- [EXERCISE] When you copy the records that follow, please keep every word exactly as it is and leave out the pictures.

- [GIVEN RECORDS]
<<<<

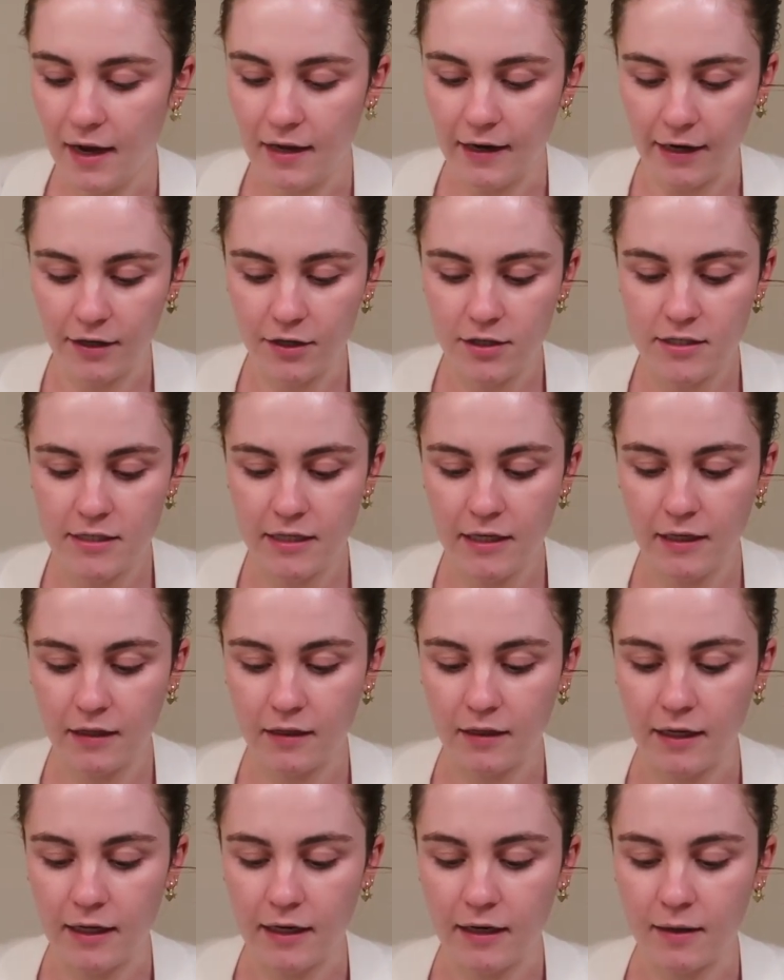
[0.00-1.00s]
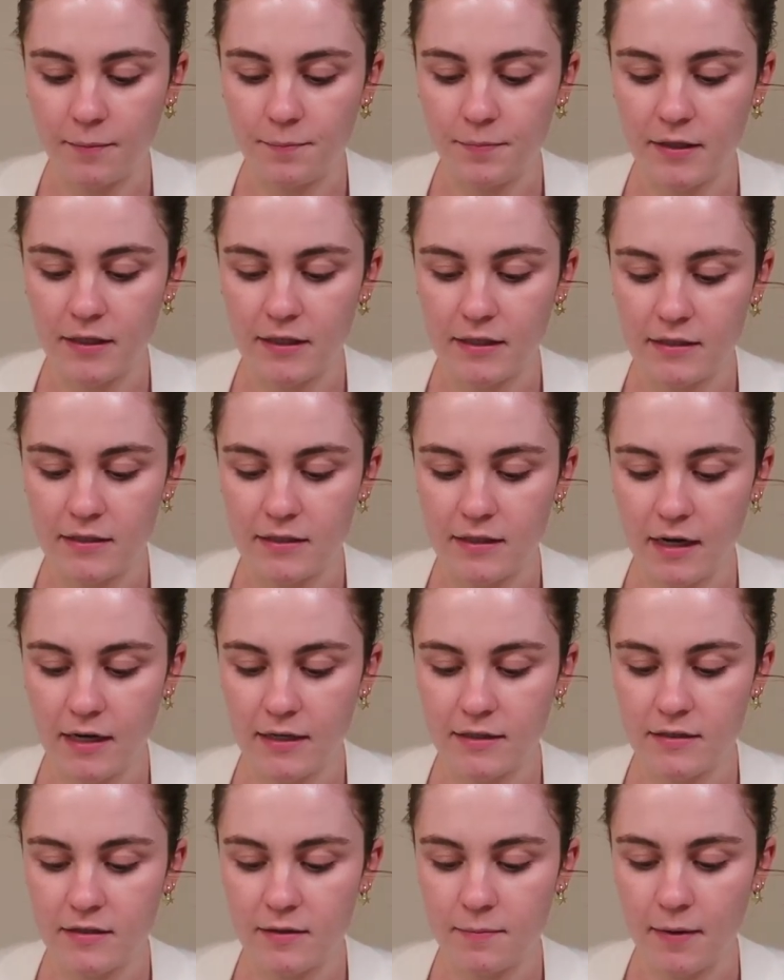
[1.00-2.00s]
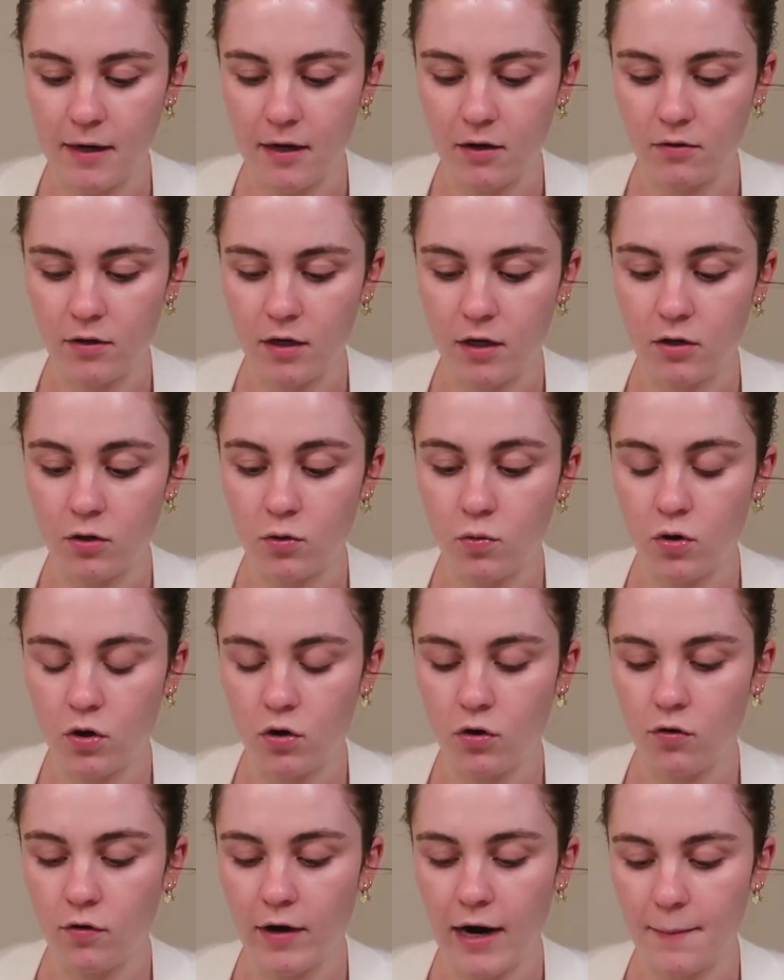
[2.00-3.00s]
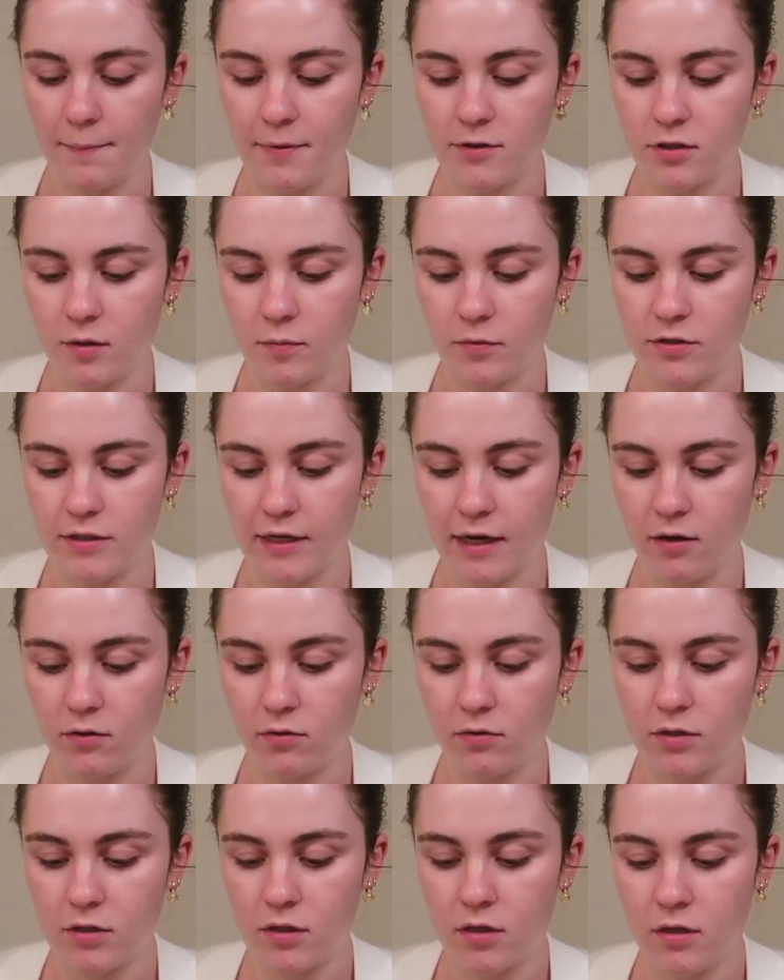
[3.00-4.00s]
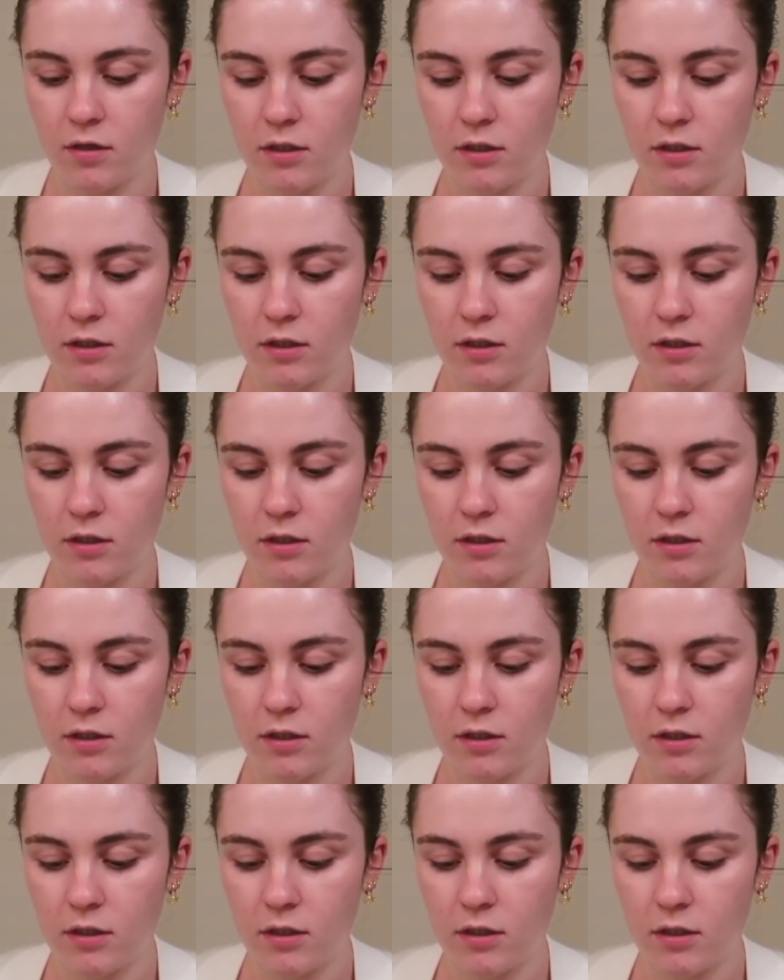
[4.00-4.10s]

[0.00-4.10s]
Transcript: and I just take like a pea-sized amount. Oh crap, it's almost out.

>>>>

- [SOLUTION TO THIS PROBLEM]
[0.00-1.00s]
[1.00-2.00s]
[2.00-3.00s]
[3.00-4.00s]
[4.00-4.10s]

[0.00-4.10s]
Transcript: and I just take like a pea-sized amount. Oh crap, it's almost out.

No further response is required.